Prima che la democrazia elitaria metta radici profonde, prima che la fantapolitica abbia il sopravvento e qualche influencer milionario “scenda in campo”, proviamo a non dimenticare che la partecipazione elettorale e la libertà vanno a braccetto.
Chiara Tintori
Ci sono due temi che si intrecciano: da un lato l’astensione dall’altro la scarsa attrattività dei partiti.
E’ andato votare quasi esclusivamente chi è abbastanza vicino ai partiti esistenti. Il voto di opinione, il voto critico non si è espresso. O meglio ha preferito l’astensione all’espressione, quasi a significare che l’offerta e le risposte fossero inadeguate.
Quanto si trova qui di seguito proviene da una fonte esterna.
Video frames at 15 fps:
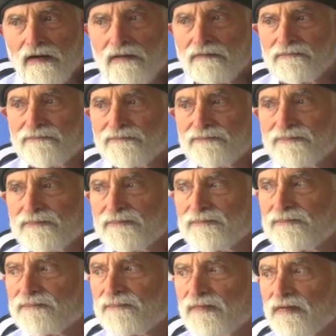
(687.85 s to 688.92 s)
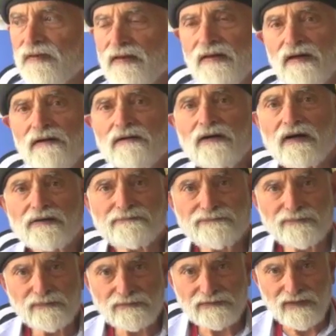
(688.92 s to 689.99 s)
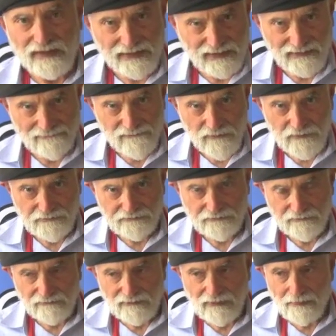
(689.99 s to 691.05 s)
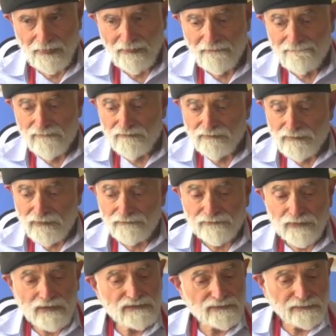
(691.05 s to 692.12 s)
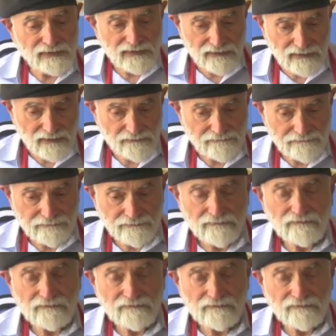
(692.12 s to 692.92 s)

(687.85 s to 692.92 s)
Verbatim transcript: of a live food diet. The first pillar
Conosco solo la mia regione, ossia la Lombardia, ma il cittadino aveva di fronte tre candidati alla presidenza inadeguati: è vero che la gestione pandemica di Fontana è stata negativa ma non abbiamo dato ai cittadini una reale alternativa. Moratti seppure fosse la più autorevole dei tre aveva di contro che non rappresentava una vera discontinuità. Majorino invece non era percepito come sufficientemente autorevole per guidare la principale regione italiana.
Ecco allora che in una sfida dove il candidato a presidente fa la differenza la partita è passata nelle mani dei partiti.
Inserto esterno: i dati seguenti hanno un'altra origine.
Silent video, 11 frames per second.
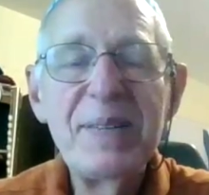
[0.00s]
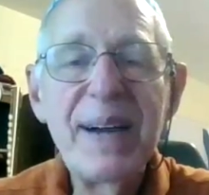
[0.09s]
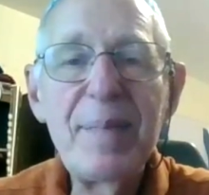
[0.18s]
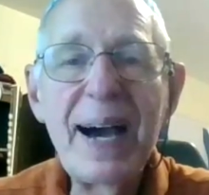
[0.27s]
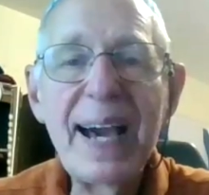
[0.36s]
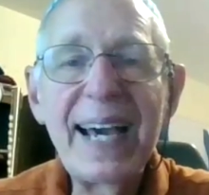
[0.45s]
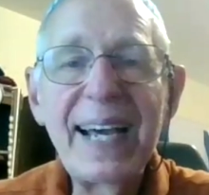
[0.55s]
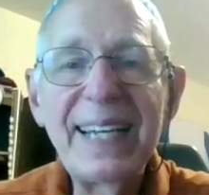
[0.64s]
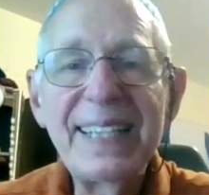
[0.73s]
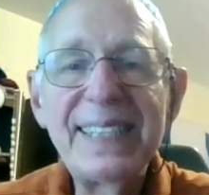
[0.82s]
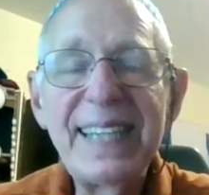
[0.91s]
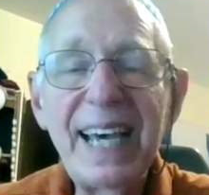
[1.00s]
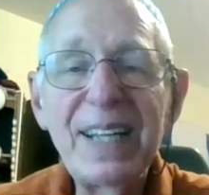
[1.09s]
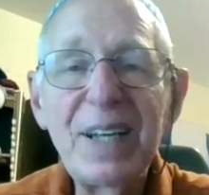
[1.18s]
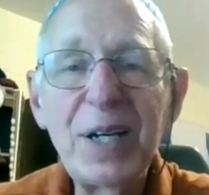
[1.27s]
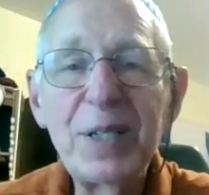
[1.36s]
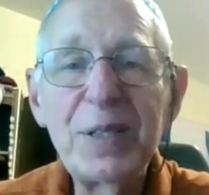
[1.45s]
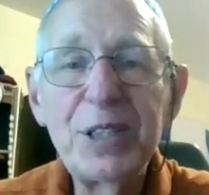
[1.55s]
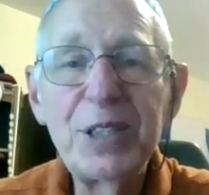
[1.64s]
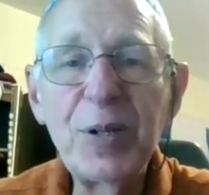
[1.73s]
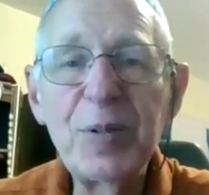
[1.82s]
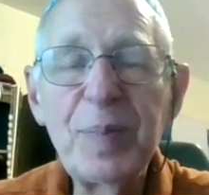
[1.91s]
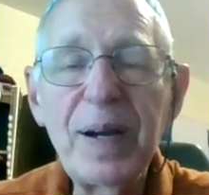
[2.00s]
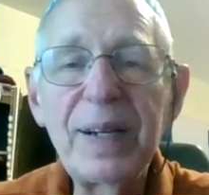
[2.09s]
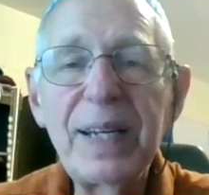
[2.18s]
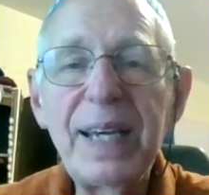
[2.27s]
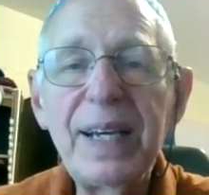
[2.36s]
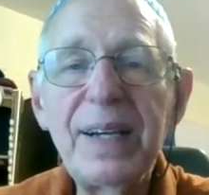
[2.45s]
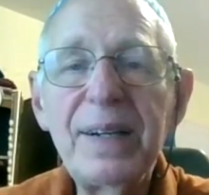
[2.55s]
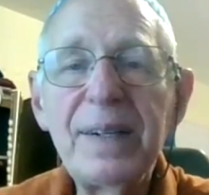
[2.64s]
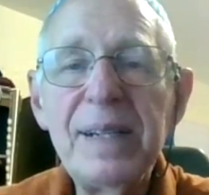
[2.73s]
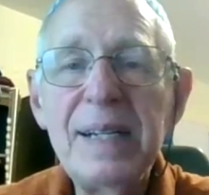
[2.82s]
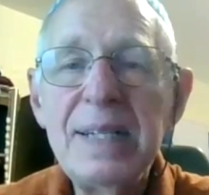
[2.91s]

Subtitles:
Rabbi Elliot Salo, Schoenberg here,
Qui sappiamo quanto già da tempo sia in corso una crisi di rappresentanza. Ecco allora che la partita finisce nelle mani delle persone convinte nel votare l’uno o l’altro partito (e meno male che ci sono almeno queste persone).
La partita vera del prossimo futuro è ricostruire un legame con gli elettori, sapere raccontare una prospettiva diversa del nostro paese, sapere ridisegnare anche i partiti nelle persone e nella capacità di elaborare proposte. L’unico modo per ritornare a fare politica è abbandonare lo status quo e sapere introdurre con pazienza una nuova narrativa, fatta di alti e bassi, capace di lasciarsi alle spalle vecchie logiche.
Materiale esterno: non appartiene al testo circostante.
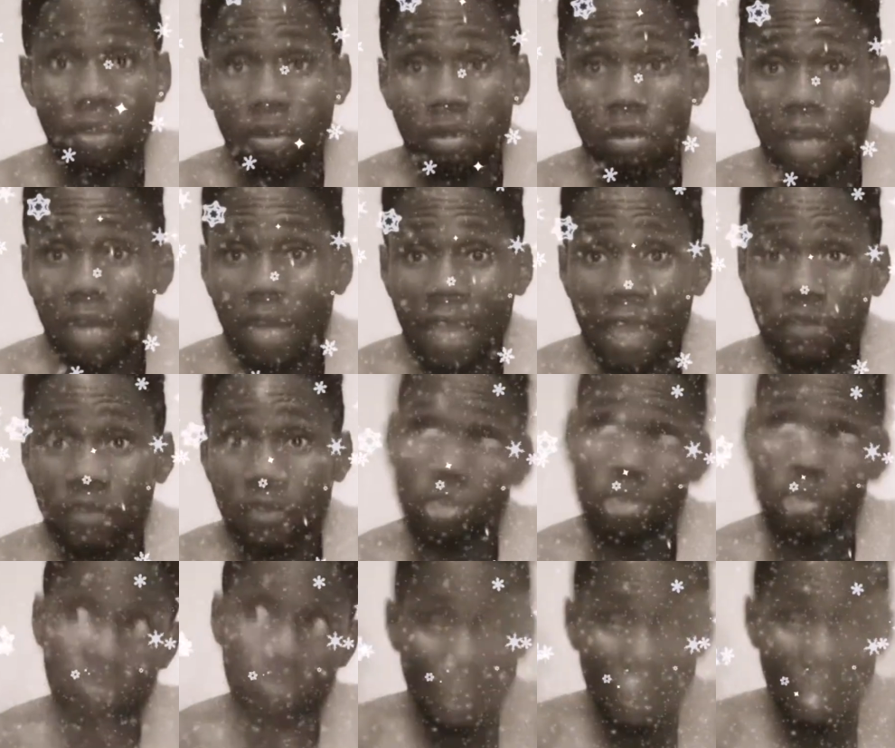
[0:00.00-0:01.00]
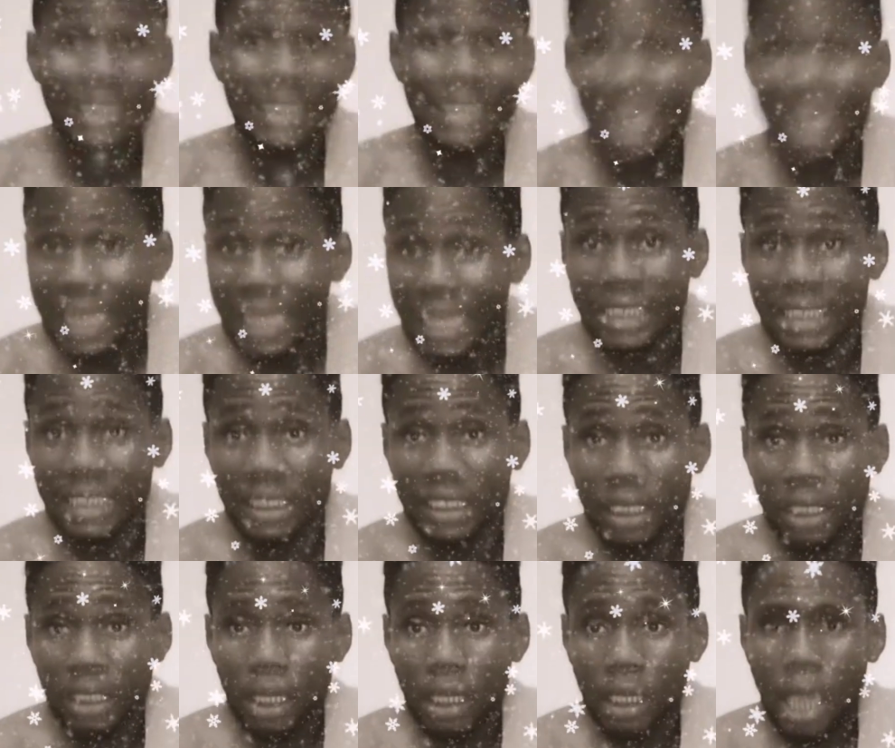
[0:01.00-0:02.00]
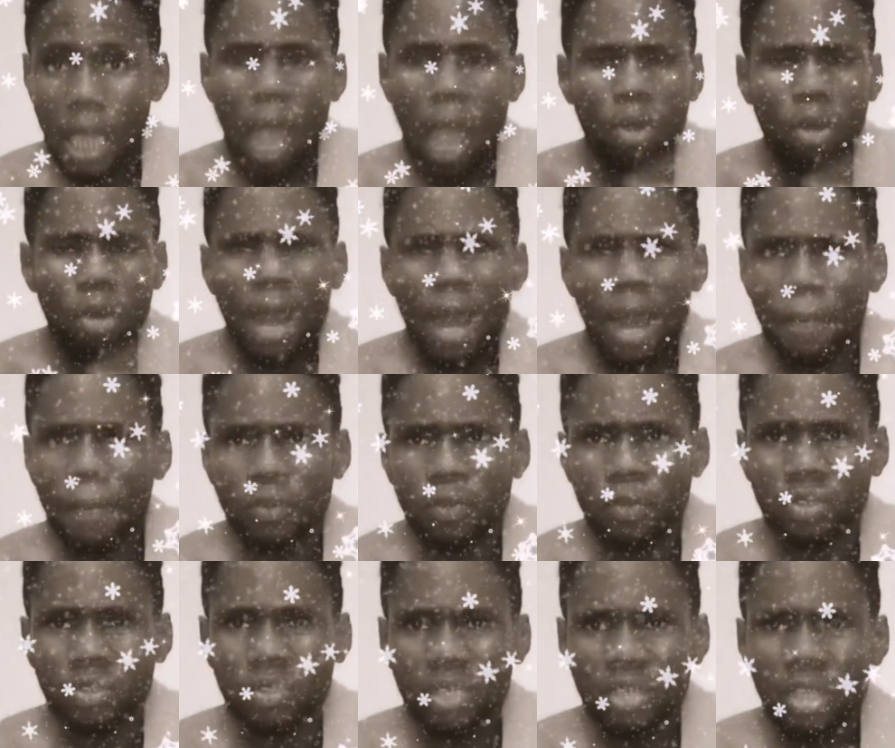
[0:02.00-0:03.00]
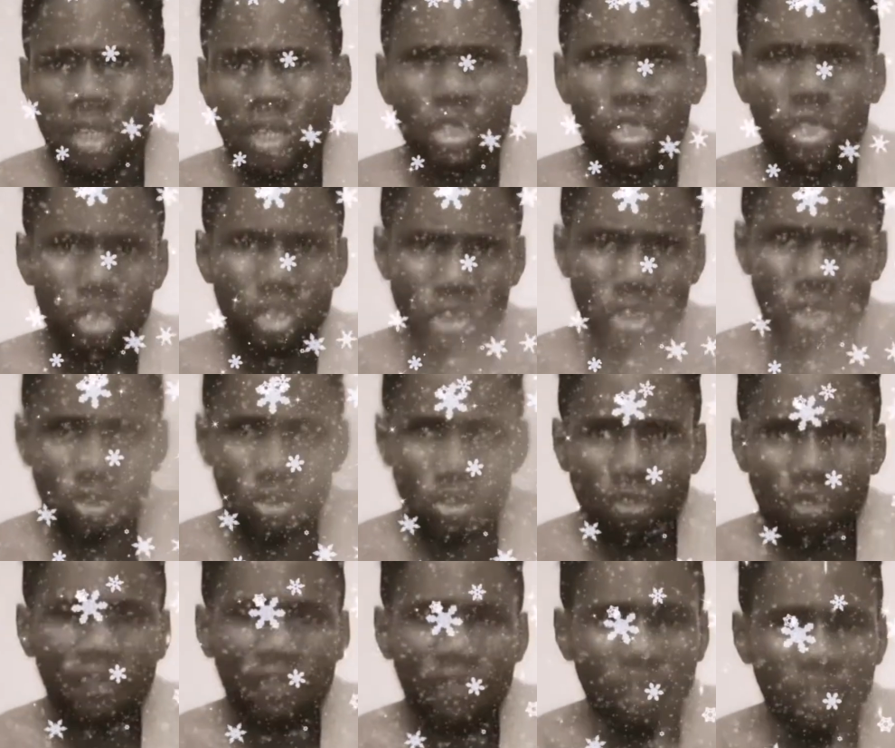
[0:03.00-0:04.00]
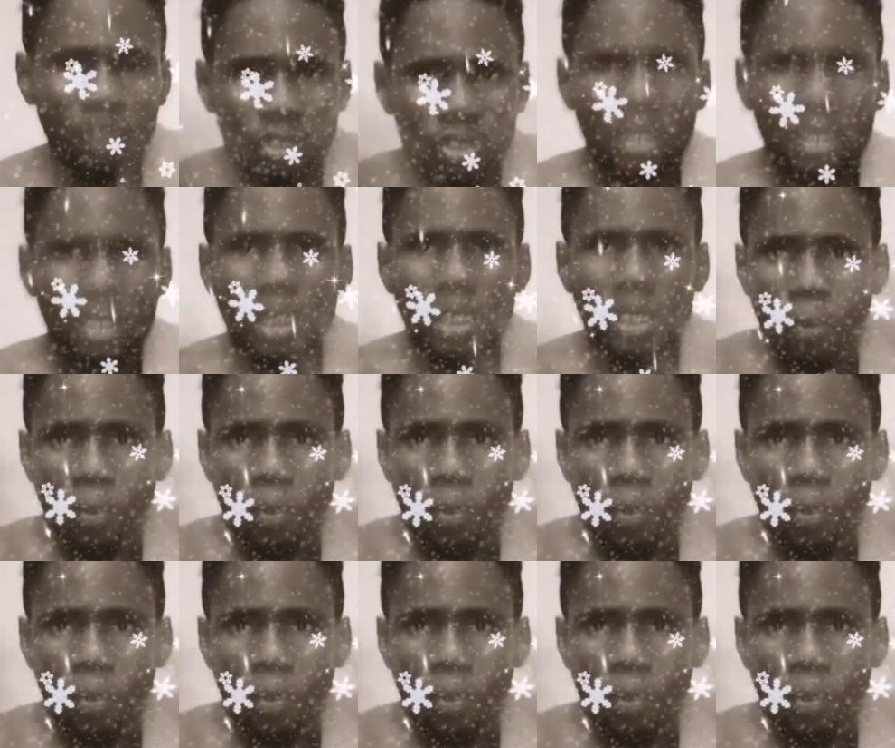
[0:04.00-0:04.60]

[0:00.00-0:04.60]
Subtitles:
life to eternity. And what happens? You force and you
Questi meccanismi chiedono tempo, ma sono necessari per ricostruire credibilità.
La priorità di chi fa politica deve essere quella di curare una democrazia malata, più che difendere le proprie rendite.
Spero che questa consapevolezza, non si concretizzi solo con le parole e le dichiarazioni, bensì con la costruzione di nuovi percorsi. Probabilmente servono stimoli dal basso, servono spinte trasversali, serve la capacità di dare spazio a nuove letture. Ma la politica è anche questo, guardare oltre l’ostacolo per indurre a cambiamenti che diano prospettiva.